The University Grants Commission (UGC) has issued guidelines to all the higher education institutions across the country to impose a ban on items made from single-use plastics such as bags, packaging materials, straws, and bottles. The move comes ahead of Prime Minister Narendra Modi’splan of launching a nation-wide revolution against single-use plastics from 2nd October this year, which will mark the 150th birth anniversary of Mahatma Gandhi – the face of the Swachha Bharat Campaign of the nation. The guidelines issued by the UGC state that the institutions of higher education across the country should systematically ban the use of plastic in their campuses and replace plastics with “environment friendly substitutes.” The guidelines also instruct that every higher education institution in the country should ban single-use plastics in its canteens, hostels and shopping complexes in the institution’s premises.

The guidelines also mandate that institutions must “carry out awareness drives and sensitization workshops on the harmful impacts of single-use plastics, mandate all students to avoid bringing non-bio-degradable plastic items to the institution, (and) install necessary alternative facilities like water units to avoid the use of plastic.”

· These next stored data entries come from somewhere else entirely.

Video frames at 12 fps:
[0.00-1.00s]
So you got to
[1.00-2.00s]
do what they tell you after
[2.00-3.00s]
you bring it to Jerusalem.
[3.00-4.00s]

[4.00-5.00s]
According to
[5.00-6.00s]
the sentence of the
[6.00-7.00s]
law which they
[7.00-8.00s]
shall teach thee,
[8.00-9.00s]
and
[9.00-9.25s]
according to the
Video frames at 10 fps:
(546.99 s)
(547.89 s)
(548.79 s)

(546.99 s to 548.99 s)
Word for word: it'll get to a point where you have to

Prime Minister Modi, in his Independence Day speech, had urged citizens to eliminate the use of single-use plastic, besides suggesting that shopkeepers should provide eco-friendly bags to the customers as an alternative. In his monthly “Mann Ki Baat” address subsequently, he had said that the time has come for the citizens to join hands in curbing single-use plastic.

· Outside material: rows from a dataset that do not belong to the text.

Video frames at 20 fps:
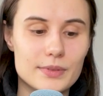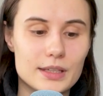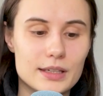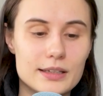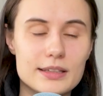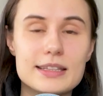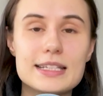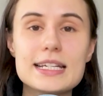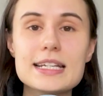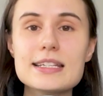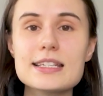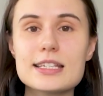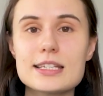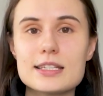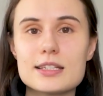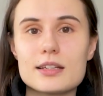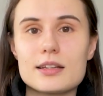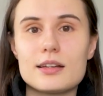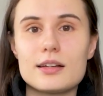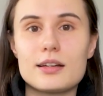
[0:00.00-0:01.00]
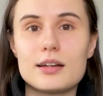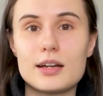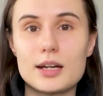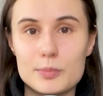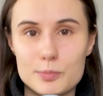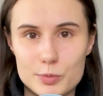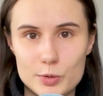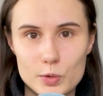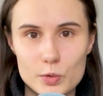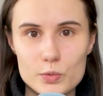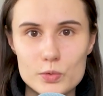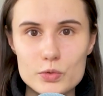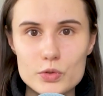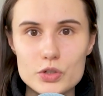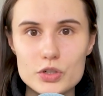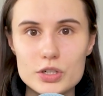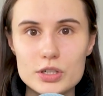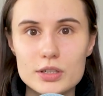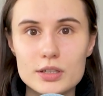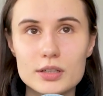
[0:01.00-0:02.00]
this
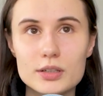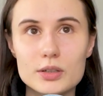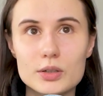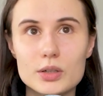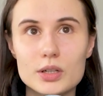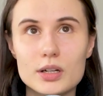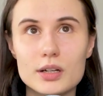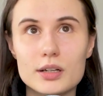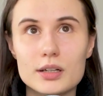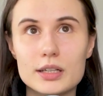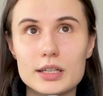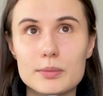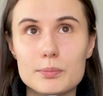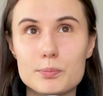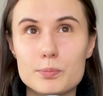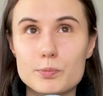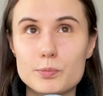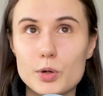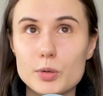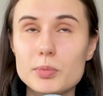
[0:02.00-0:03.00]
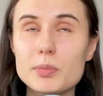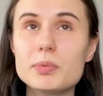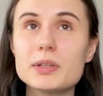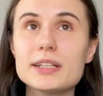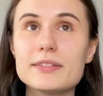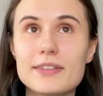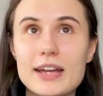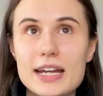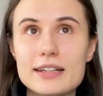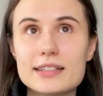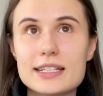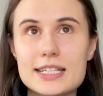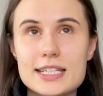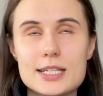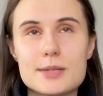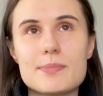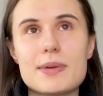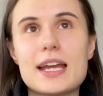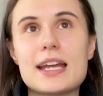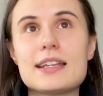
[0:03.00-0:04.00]
approach probably varies
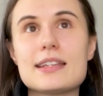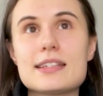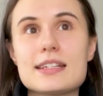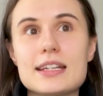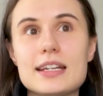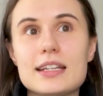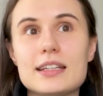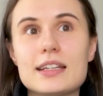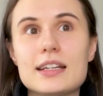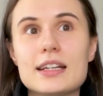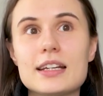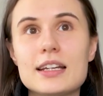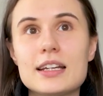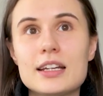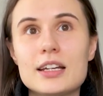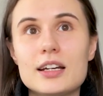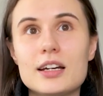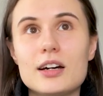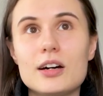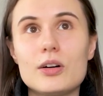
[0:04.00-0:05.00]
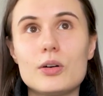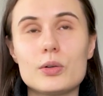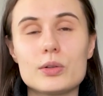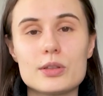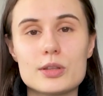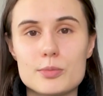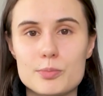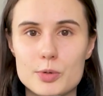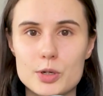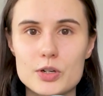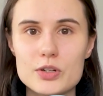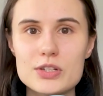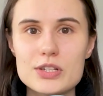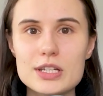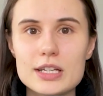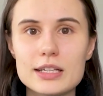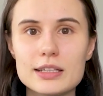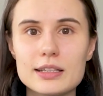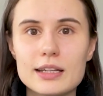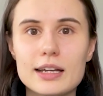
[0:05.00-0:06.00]
depending on the
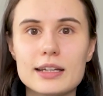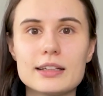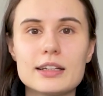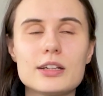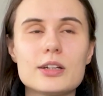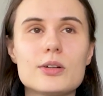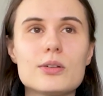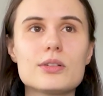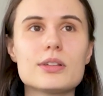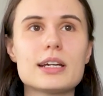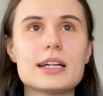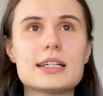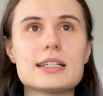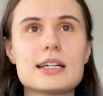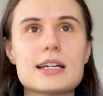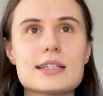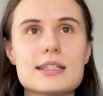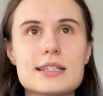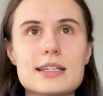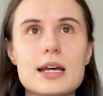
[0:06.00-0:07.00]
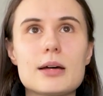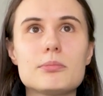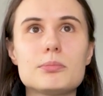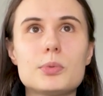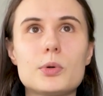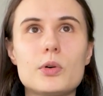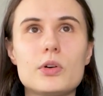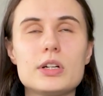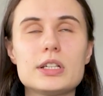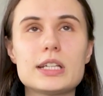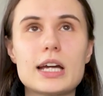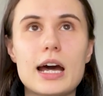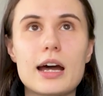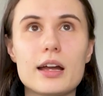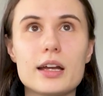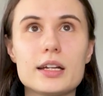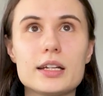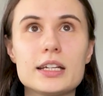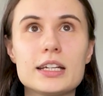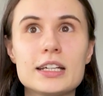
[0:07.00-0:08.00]
person, and I know that at some point
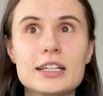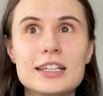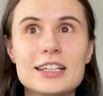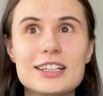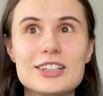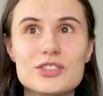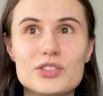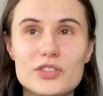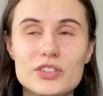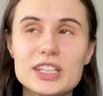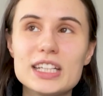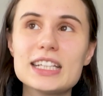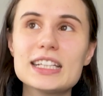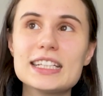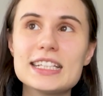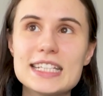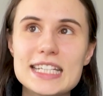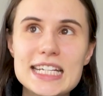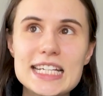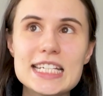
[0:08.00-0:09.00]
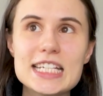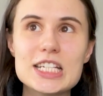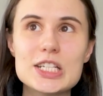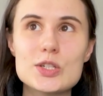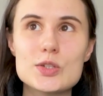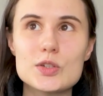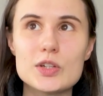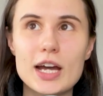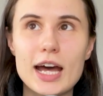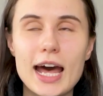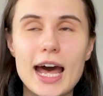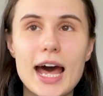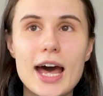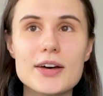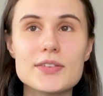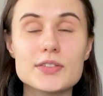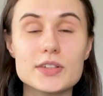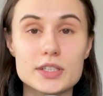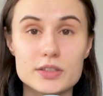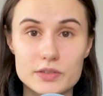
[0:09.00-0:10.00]
I really needed to
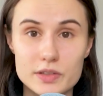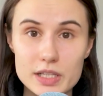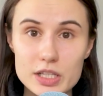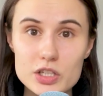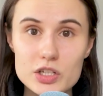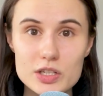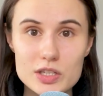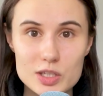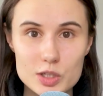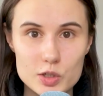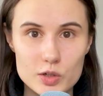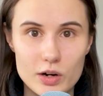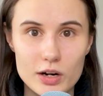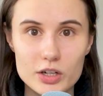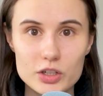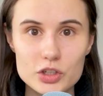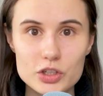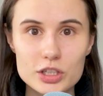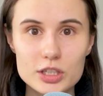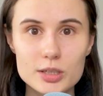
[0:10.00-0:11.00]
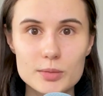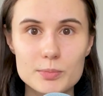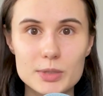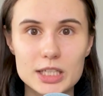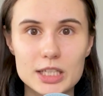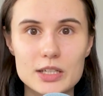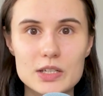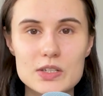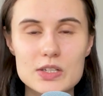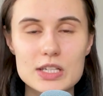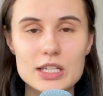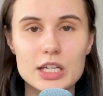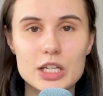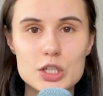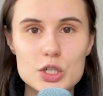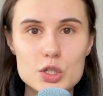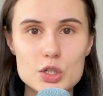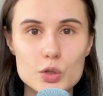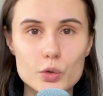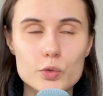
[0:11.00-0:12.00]
have a rigid structure because
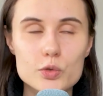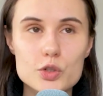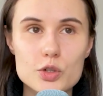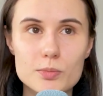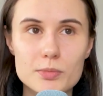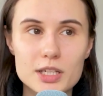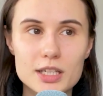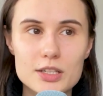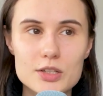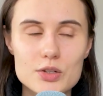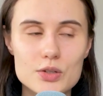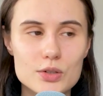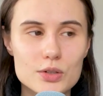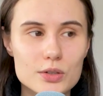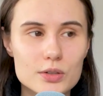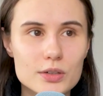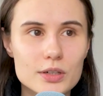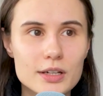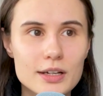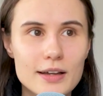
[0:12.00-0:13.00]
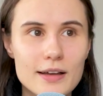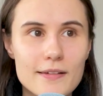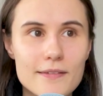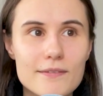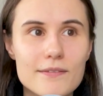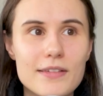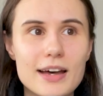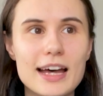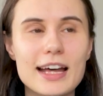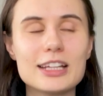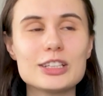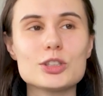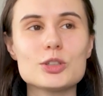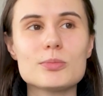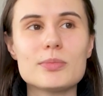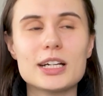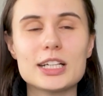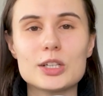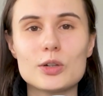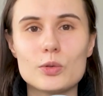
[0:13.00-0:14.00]
it taught me to value
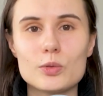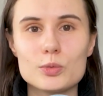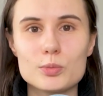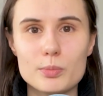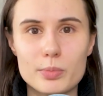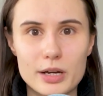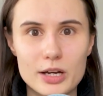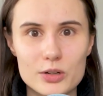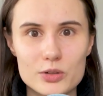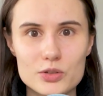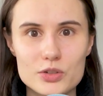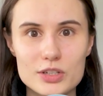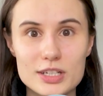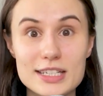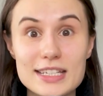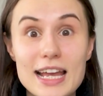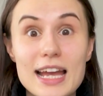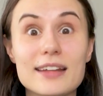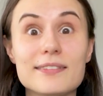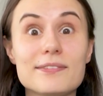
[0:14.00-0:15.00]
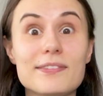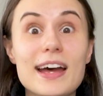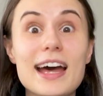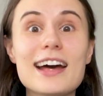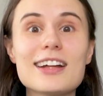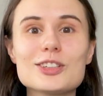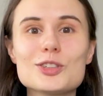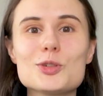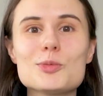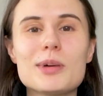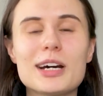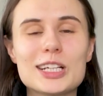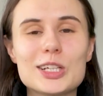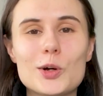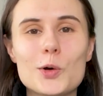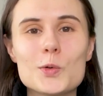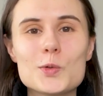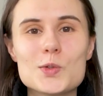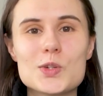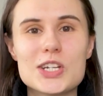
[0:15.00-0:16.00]
my own boundaries and value my
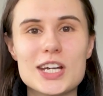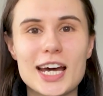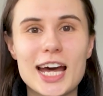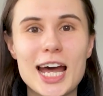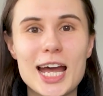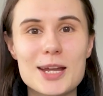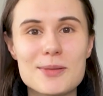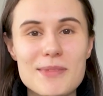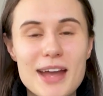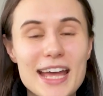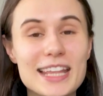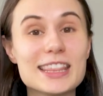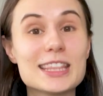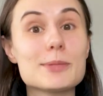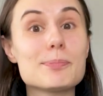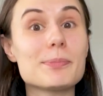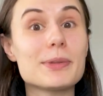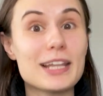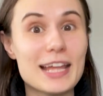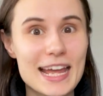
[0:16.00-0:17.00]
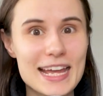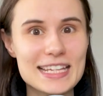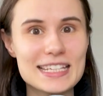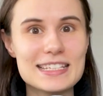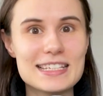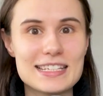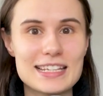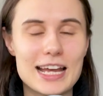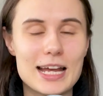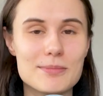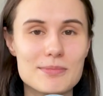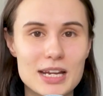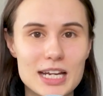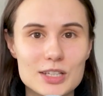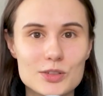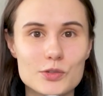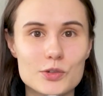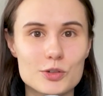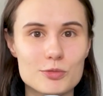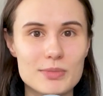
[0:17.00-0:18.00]
own time and the plans I
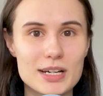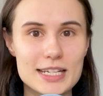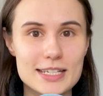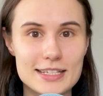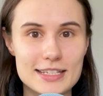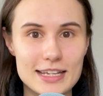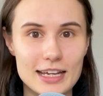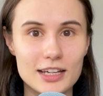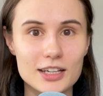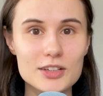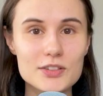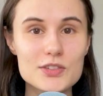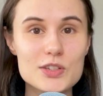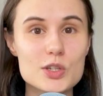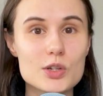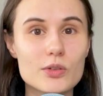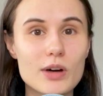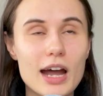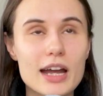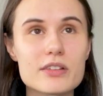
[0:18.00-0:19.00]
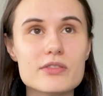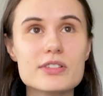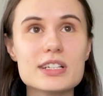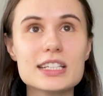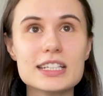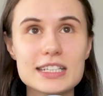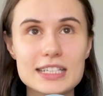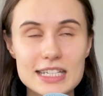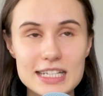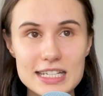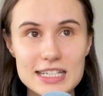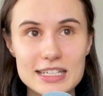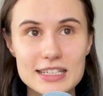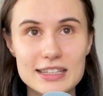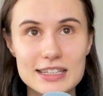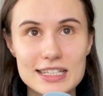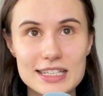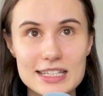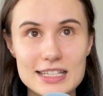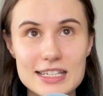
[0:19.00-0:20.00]
made for myself. So I really
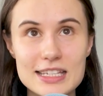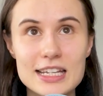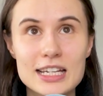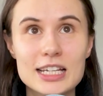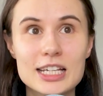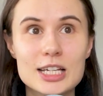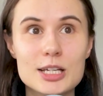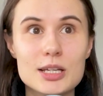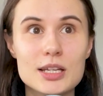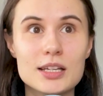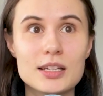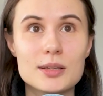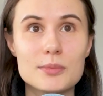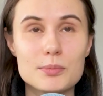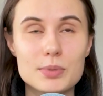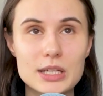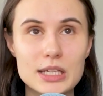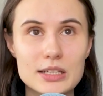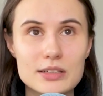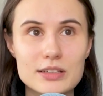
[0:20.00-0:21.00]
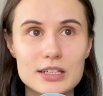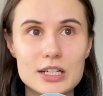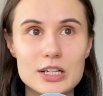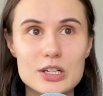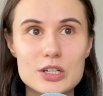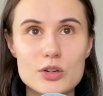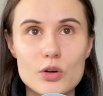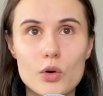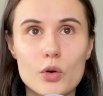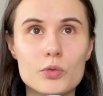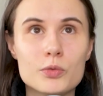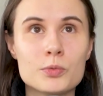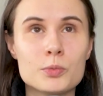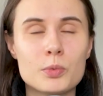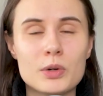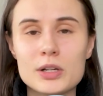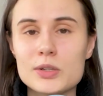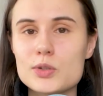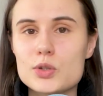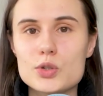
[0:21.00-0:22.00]
needed this period of
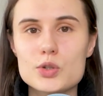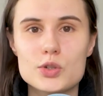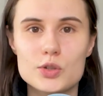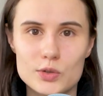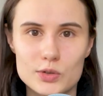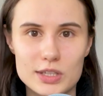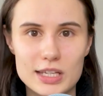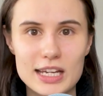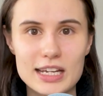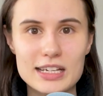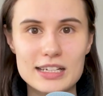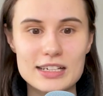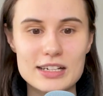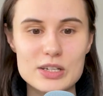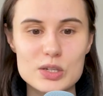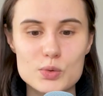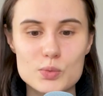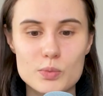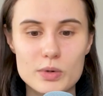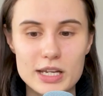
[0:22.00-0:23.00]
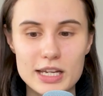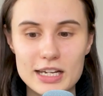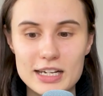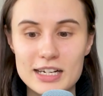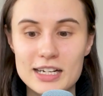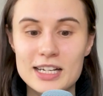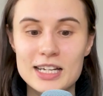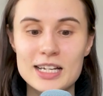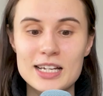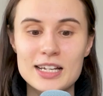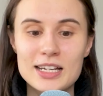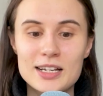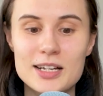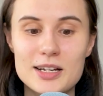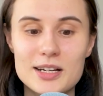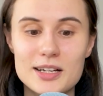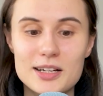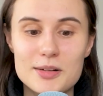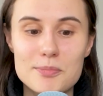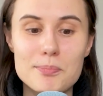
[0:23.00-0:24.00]
1 to 2 years where
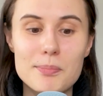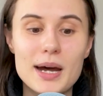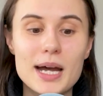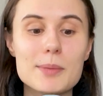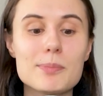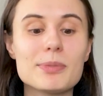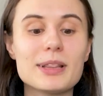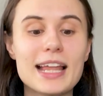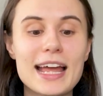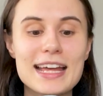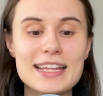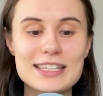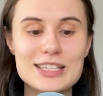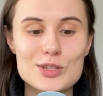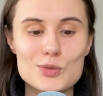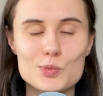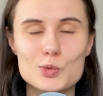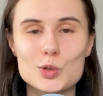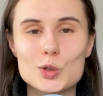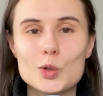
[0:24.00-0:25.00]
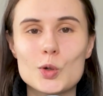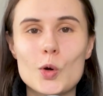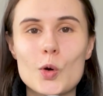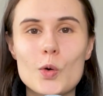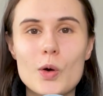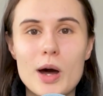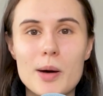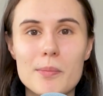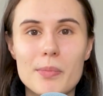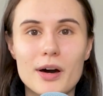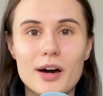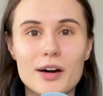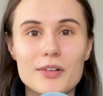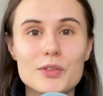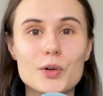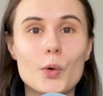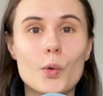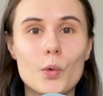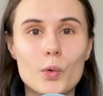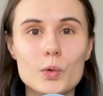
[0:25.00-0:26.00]
my plans would go above
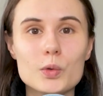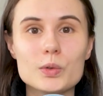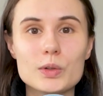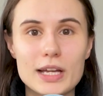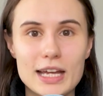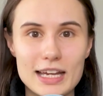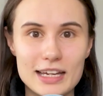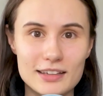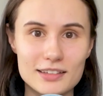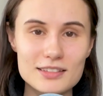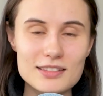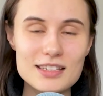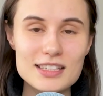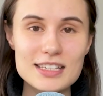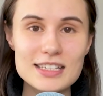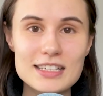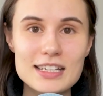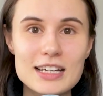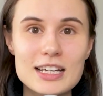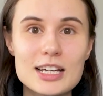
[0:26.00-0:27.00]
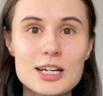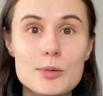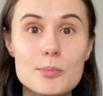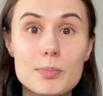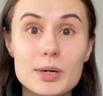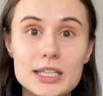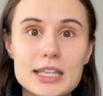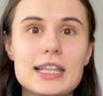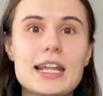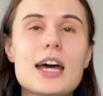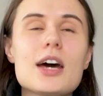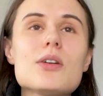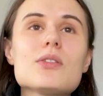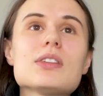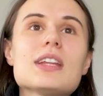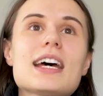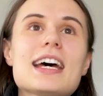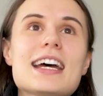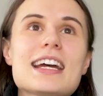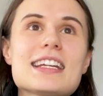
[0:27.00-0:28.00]
all else. But now
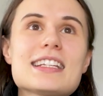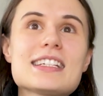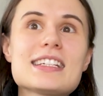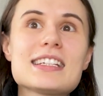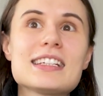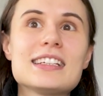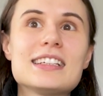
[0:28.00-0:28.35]
that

The decision to curb the use of single-use plastics has been received with a positive response by the institutions of University of Delhi, with colleges such as Maitreyi College and Jesus and Mary College initiating ‘Green Walks’ and cleanliness drives across their campuses to encourage students to keep their plastic usage to the minimum. Dhara, the Eco-Club of Daulat Ram College also organized a drive to minimize the use of plastics in their campus.

The move by the UGC has been brought about keeping in mind the emergence of plastic wastes as one of the biggest environmental concerns adversely impacting soil, water and the health of citizens at large. Excess consumption of plastics combined with limited waste disposal systems in urban areas has become the challenge for disposal systems, and has choked the water bodies in these areas. According to the UGC, educational institutions have the unique spread and influence to educate the students and households on the need for avoiding the use of plastics and hence, it has issued the guidelines.

The guidelines also ask the higher education institutions, which have adopted villages under the Unnat Bharat Abhiyan, to undertake a campaign in their adopted villages till they are converted into ‘plastic-free villages’ through promoting awareness and encouraging shift to alternative products.